----- INPUT FOR THIS TASK -----

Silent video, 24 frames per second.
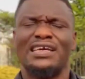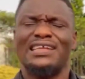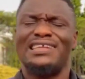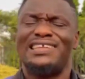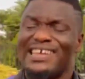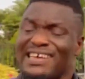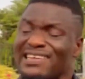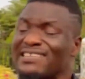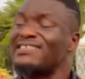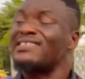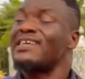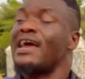
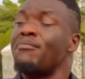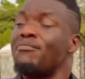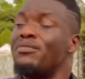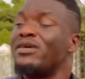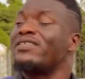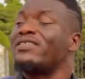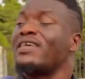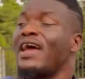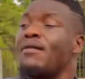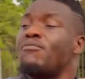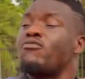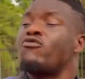This same
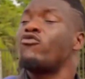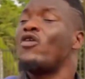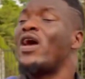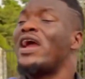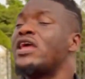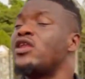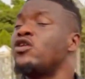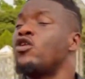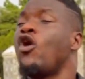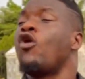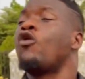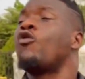Mr. Ibu, when
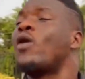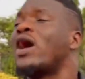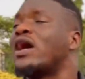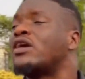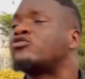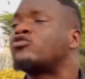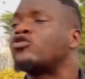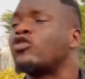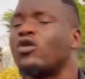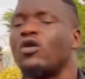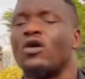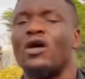you know where
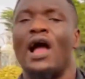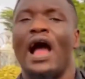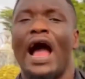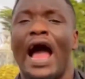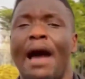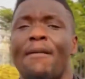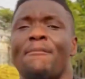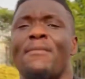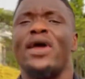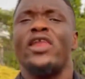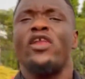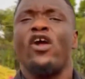so,
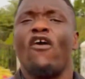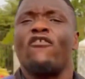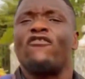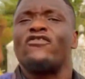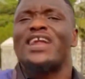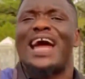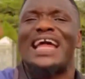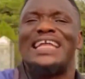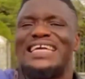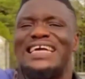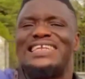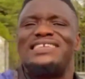how many of
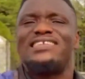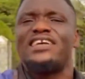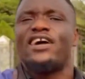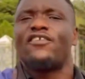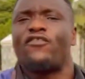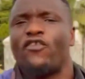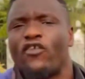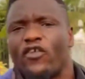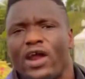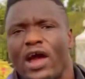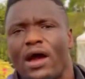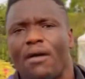them are there
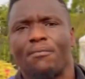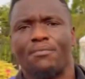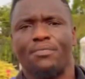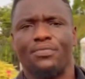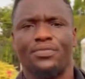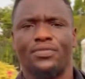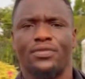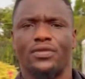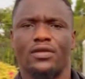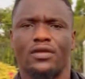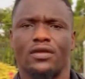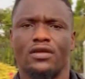for him?
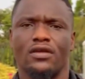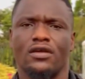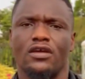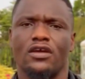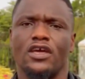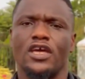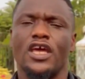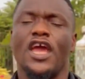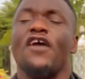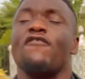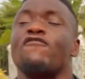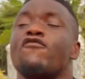
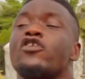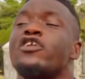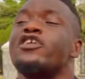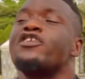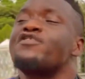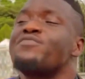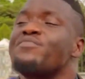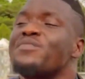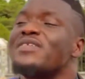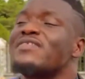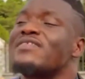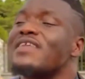Even
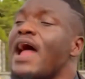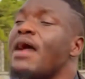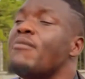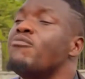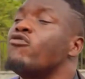this Mr.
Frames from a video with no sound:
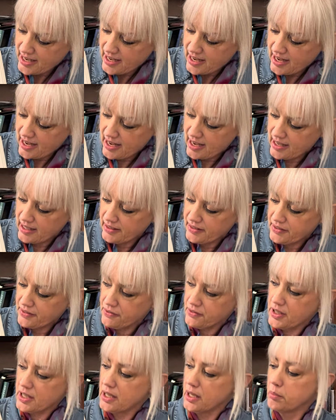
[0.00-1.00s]
And
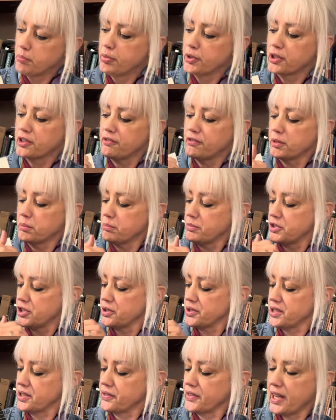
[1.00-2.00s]
a book from
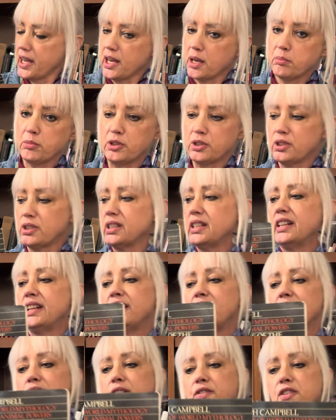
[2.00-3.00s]
Joseph Campbell,
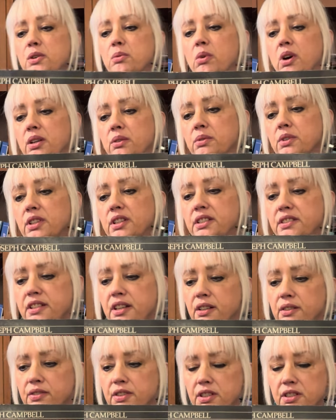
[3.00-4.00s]
if you want to really
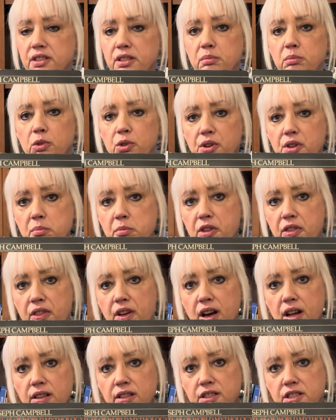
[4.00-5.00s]
delve into more of the
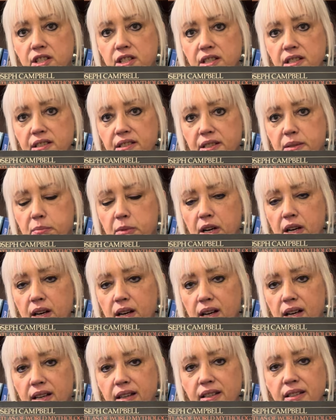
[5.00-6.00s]
mythologies
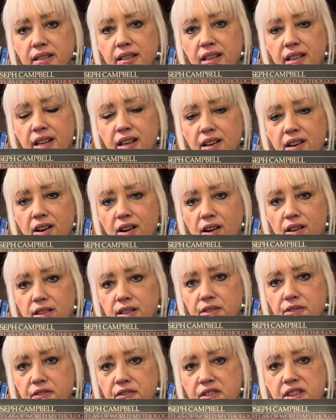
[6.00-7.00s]
behind all
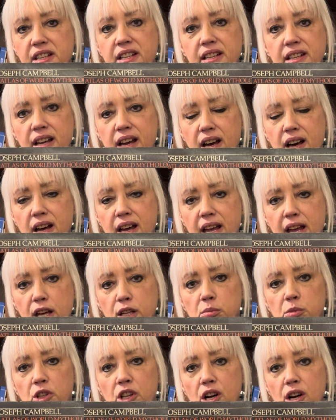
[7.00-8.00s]
of the
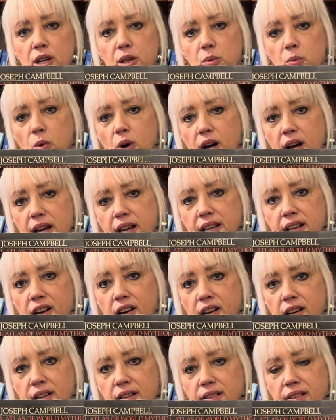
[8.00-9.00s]
animal art, why
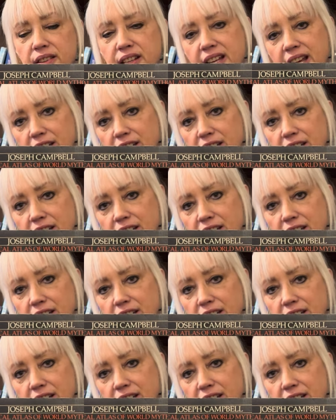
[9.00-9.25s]
are the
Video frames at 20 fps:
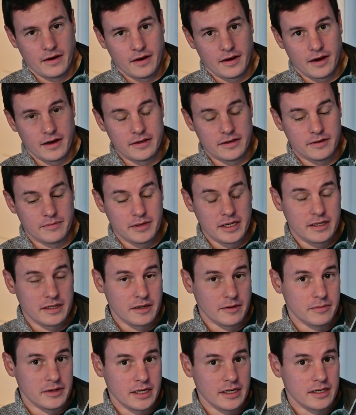And a big
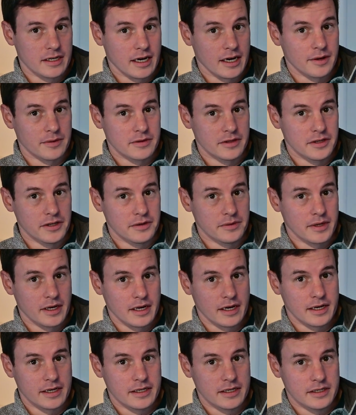subject now in the
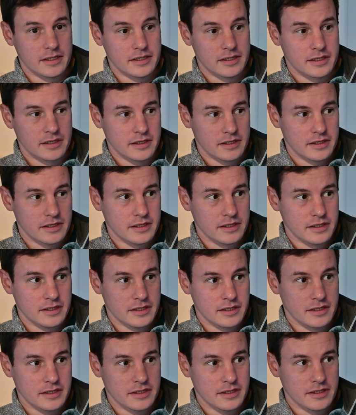UK is,
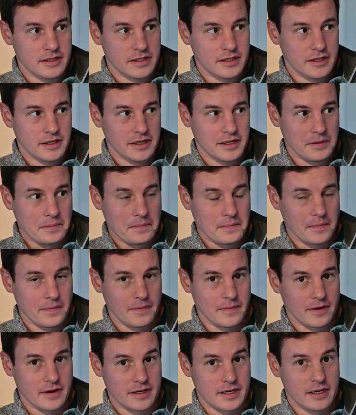
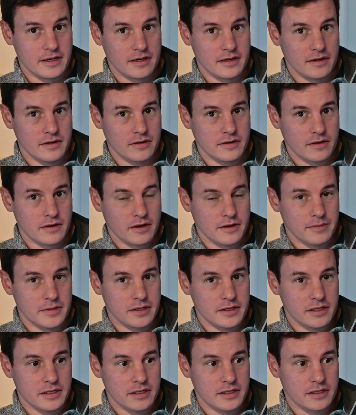I get it a lot in
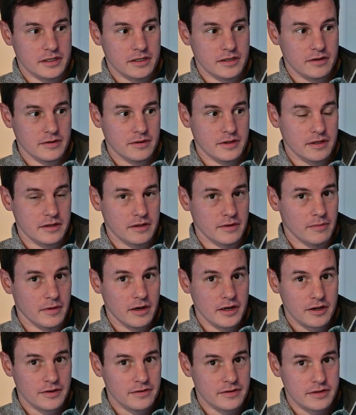comments, is, oh, the
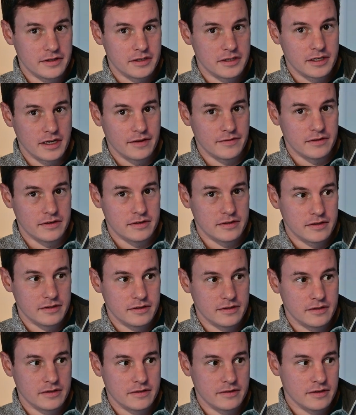migrants haven't
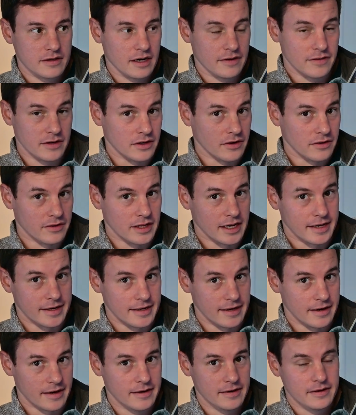gone there
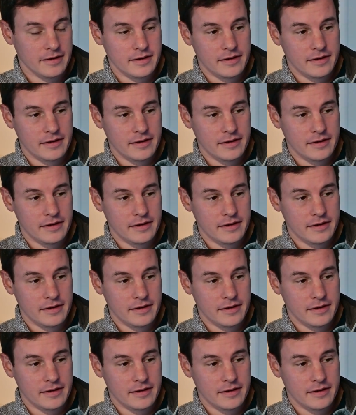yet.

-----

▶ _AIM OF THE TASK_
Will you repeat the material above, but only from the line containing "[6.00-7.00s]" through its last line, exactly and without the pictures?

▶ _WRITTEN RESPONSE_
[6.00-7.00s]
behind all
[7.00-8.00s]
of the
[8.00-9.00s]
animal art, why
[9.00-9.25s]
are the
Video frames at 20 fps:
And a big
subject now in the
UK is,
I get it a lot in
comments, is, oh, the
migrants haven't
gone there
yet.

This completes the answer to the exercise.